◆ **ACTION ITEM**
The answer is an exact repetition of every entry, with all images left out.

◆ **DATA FOR THIS EXERCISE**
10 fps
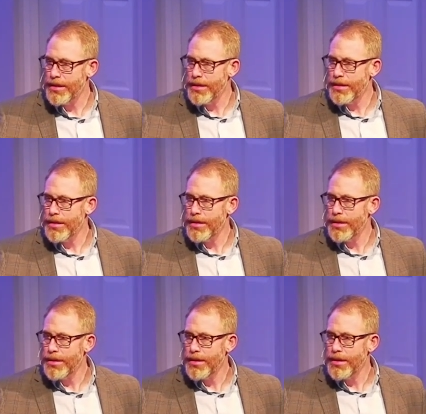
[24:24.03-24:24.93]

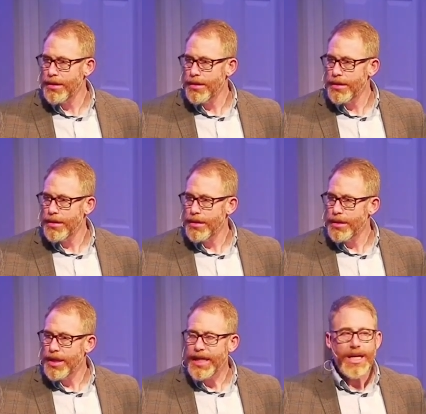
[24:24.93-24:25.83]

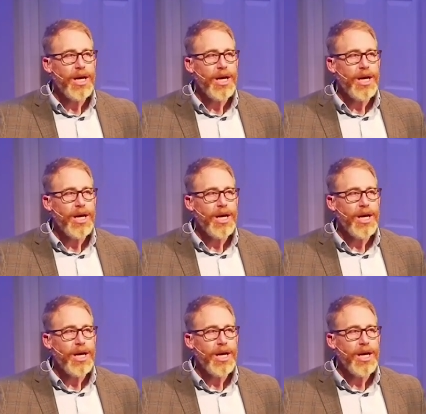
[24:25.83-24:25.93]
[no speech]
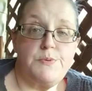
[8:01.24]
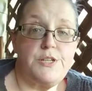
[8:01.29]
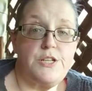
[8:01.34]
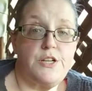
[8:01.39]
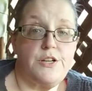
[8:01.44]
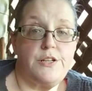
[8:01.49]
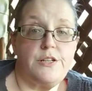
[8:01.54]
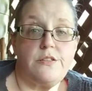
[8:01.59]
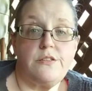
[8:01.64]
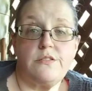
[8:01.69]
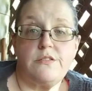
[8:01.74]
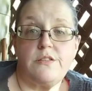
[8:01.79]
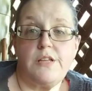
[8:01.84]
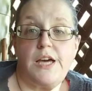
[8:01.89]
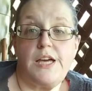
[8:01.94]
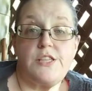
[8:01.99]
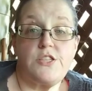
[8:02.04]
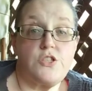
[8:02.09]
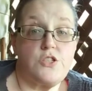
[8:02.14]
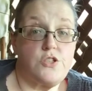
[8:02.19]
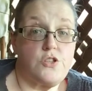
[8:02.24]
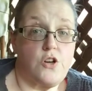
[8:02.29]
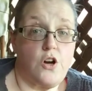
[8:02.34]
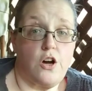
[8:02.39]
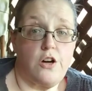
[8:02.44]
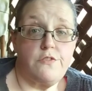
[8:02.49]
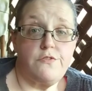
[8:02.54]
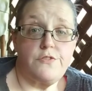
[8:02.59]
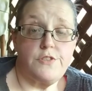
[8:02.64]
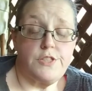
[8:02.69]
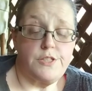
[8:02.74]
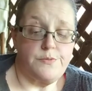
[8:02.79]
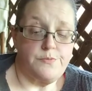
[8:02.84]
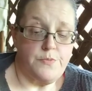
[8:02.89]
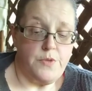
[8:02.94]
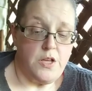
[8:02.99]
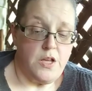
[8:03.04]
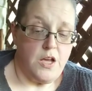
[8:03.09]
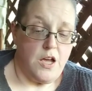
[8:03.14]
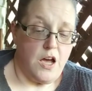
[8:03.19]
material, it's soft.
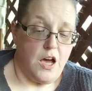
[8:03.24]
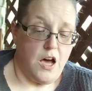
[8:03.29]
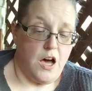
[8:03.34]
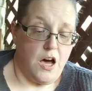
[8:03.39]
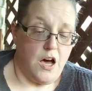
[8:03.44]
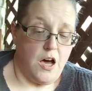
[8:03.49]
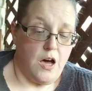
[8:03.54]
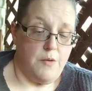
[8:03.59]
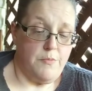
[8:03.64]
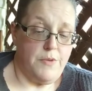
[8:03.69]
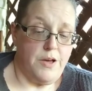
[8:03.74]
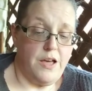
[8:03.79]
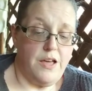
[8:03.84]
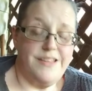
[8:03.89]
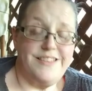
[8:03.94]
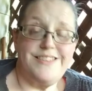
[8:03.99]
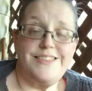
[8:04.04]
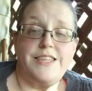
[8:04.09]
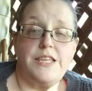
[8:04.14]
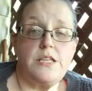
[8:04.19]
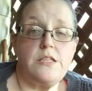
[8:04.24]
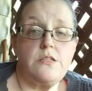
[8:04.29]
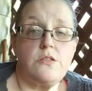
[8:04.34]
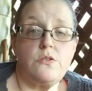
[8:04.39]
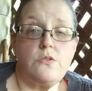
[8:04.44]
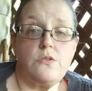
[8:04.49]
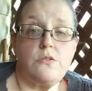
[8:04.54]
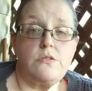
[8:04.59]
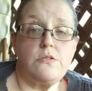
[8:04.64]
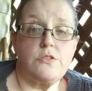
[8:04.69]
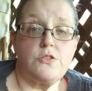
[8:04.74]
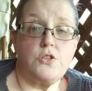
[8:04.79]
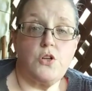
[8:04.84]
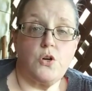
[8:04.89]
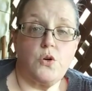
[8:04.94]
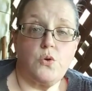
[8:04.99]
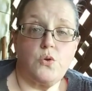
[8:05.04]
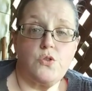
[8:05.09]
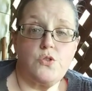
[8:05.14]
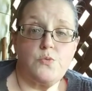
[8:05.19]
These little
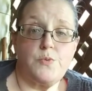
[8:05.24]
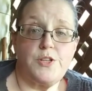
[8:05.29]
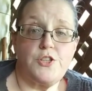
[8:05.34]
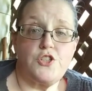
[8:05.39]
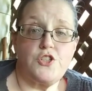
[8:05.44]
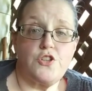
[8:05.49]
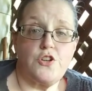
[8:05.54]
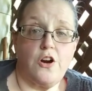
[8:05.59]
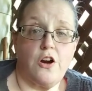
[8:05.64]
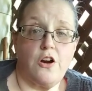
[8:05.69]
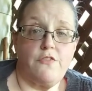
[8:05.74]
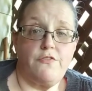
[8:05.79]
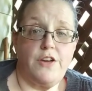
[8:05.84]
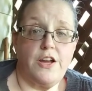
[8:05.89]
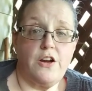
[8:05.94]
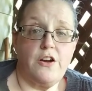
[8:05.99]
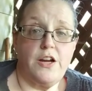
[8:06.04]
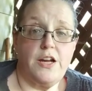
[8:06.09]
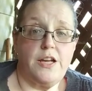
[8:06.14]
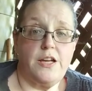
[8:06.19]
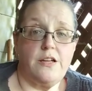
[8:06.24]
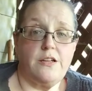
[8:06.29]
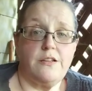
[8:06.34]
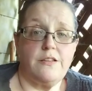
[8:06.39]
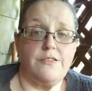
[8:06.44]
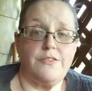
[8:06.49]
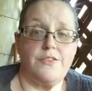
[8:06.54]
circles, which are they're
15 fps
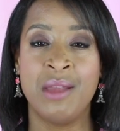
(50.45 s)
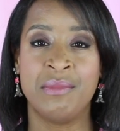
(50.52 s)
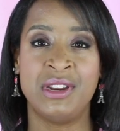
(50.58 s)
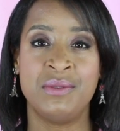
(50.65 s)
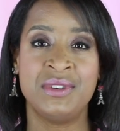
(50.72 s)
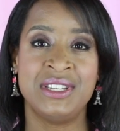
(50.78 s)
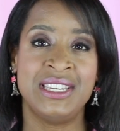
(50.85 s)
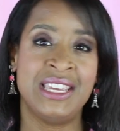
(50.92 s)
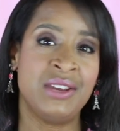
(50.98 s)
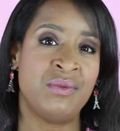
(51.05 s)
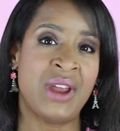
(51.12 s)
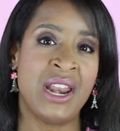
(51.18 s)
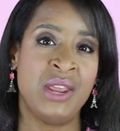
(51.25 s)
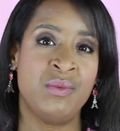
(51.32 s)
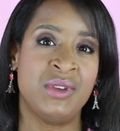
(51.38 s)
But it was a get
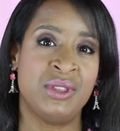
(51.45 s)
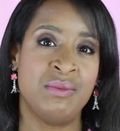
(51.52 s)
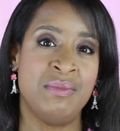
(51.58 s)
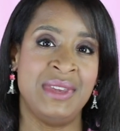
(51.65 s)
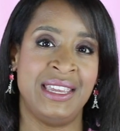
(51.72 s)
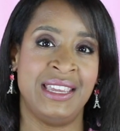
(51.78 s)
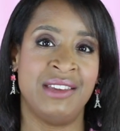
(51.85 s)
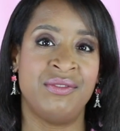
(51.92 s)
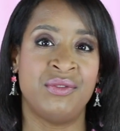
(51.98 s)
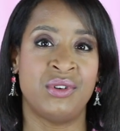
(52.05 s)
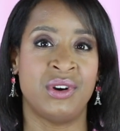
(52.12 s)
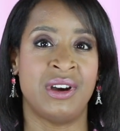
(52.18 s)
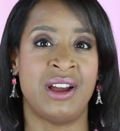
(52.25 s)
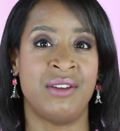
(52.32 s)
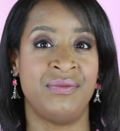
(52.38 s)
ready with me
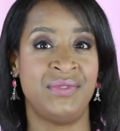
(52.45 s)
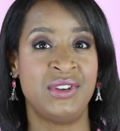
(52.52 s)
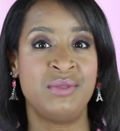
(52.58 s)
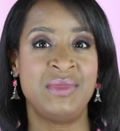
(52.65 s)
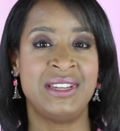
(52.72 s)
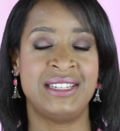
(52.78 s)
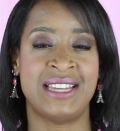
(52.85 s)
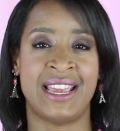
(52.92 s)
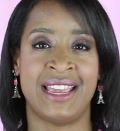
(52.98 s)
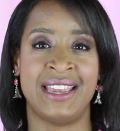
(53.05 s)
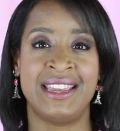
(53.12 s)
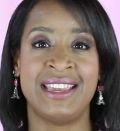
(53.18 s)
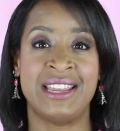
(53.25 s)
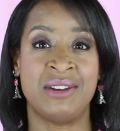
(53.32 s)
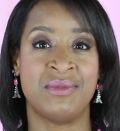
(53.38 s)
for a filming
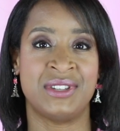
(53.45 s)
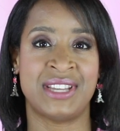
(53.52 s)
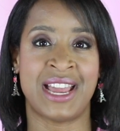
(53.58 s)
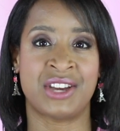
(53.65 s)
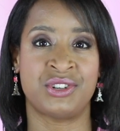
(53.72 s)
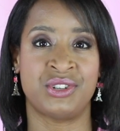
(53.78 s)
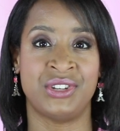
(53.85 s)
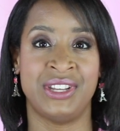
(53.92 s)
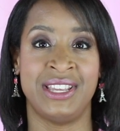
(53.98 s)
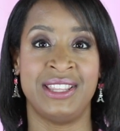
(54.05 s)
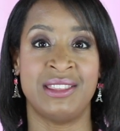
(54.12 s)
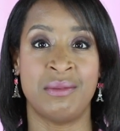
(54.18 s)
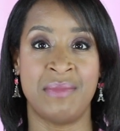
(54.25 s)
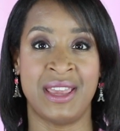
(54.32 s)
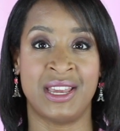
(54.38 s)
day, and it was actually
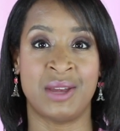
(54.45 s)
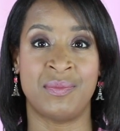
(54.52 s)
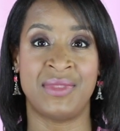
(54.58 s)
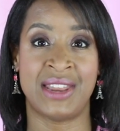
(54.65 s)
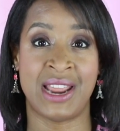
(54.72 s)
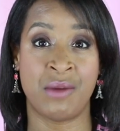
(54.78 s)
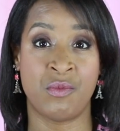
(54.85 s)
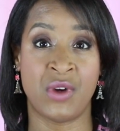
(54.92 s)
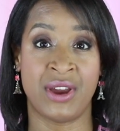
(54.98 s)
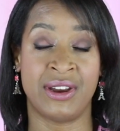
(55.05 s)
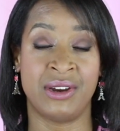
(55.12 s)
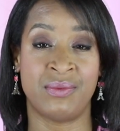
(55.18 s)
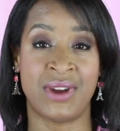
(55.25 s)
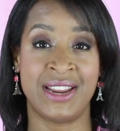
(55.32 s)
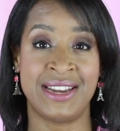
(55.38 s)
the makeup that I'm
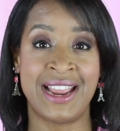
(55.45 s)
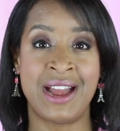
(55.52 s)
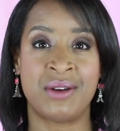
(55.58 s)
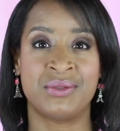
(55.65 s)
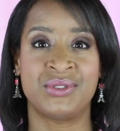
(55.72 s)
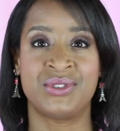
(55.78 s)
wearing right now.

◆ **TASK ANSWER**
10 fps
[24:24.03-24:24.93]

[24:24.93-24:25.83]

[24:25.83-24:25.93]
[no speech]
[8:01.24]
[8:01.29]
[8:01.34]
[8:01.39]
[8:01.44]
[8:01.49]
[8:01.54]
[8:01.59]
[8:01.64]
[8:01.69]
[8:01.74]
[8:01.79]
[8:01.84]
[8:01.89]
[8:01.94]
[8:01.99]
[8:02.04]
[8:02.09]
[8:02.14]
[8:02.19]
[8:02.24]
[8:02.29]
[8:02.34]
[8:02.39]
[8:02.44]
[8:02.49]
[8:02.54]
[8:02.59]
[8:02.64]
[8:02.69]
[8:02.74]
[8:02.79]
[8:02.84]
[8:02.89]
[8:02.94]
[8:02.99]
[8:03.04]
[8:03.09]
[8:03.14]
[8:03.19]
material, it's soft.
[8:03.24]
[8:03.29]
[8:03.34]
[8:03.39]
[8:03.44]
[8:03.49]
[8:03.54]
[8:03.59]
[8:03.64]
[8:03.69]
[8:03.74]
[8:03.79]
[8:03.84]
[8:03.89]
[8:03.94]
[8:03.99]
[8:04.04]
[8:04.09]
[8:04.14]
[8:04.19]
[8:04.24]
[8:04.29]
[8:04.34]
[8:04.39]
[8:04.44]
[8:04.49]
[8:04.54]
[8:04.59]
[8:04.64]
[8:04.69]
[8:04.74]
[8:04.79]
[8:04.84]
[8:04.89]
[8:04.94]
[8:04.99]
[8:05.04]
[8:05.09]
[8:05.14]
[8:05.19]
These little
[8:05.24]
[8:05.29]
[8:05.34]
[8:05.39]
[8:05.44]
[8:05.49]
[8:05.54]
[8:05.59]
[8:05.64]
[8:05.69]
[8:05.74]
[8:05.79]
[8:05.84]
[8:05.89]
[8:05.94]
[8:05.99]
[8:06.04]
[8:06.09]
[8:06.14]
[8:06.19]
[8:06.24]
[8:06.29]
[8:06.34]
[8:06.39]
[8:06.44]
[8:06.49]
[8:06.54]
circles, which are they're
15 fps
(50.45 s)
(50.52 s)
(50.58 s)
(50.65 s)
(50.72 s)
(50.78 s)
(50.85 s)
(50.92 s)
(50.98 s)
(51.05 s)
(51.12 s)
(51.18 s)
(51.25 s)
(51.32 s)
(51.38 s)
But it was a get
(51.45 s)
(51.52 s)
(51.58 s)
(51.65 s)
(51.72 s)
(51.78 s)
(51.85 s)
(51.92 s)
(51.98 s)
(52.05 s)
(52.12 s)
(52.18 s)
(52.25 s)
(52.32 s)
(52.38 s)
ready with me
(52.45 s)
(52.52 s)
(52.58 s)
(52.65 s)
(52.72 s)
(52.78 s)
(52.85 s)
(52.92 s)
(52.98 s)
(53.05 s)
(53.12 s)
(53.18 s)
(53.25 s)
(53.32 s)
(53.38 s)
for a filming
(53.45 s)
(53.52 s)
(53.58 s)
(53.65 s)
(53.72 s)
(53.78 s)
(53.85 s)
(53.92 s)
(53.98 s)
(54.05 s)
(54.12 s)
(54.18 s)
(54.25 s)
(54.32 s)
(54.38 s)
day, and it was actually
(54.45 s)
(54.52 s)
(54.58 s)
(54.65 s)
(54.72 s)
(54.78 s)
(54.85 s)
(54.92 s)
(54.98 s)
(55.05 s)
(55.12 s)
(55.18 s)
(55.25 s)
(55.32 s)
(55.38 s)
the makeup that I'm
(55.45 s)
(55.52 s)
(55.58 s)
(55.65 s)
(55.72 s)
(55.78 s)
wearing right now.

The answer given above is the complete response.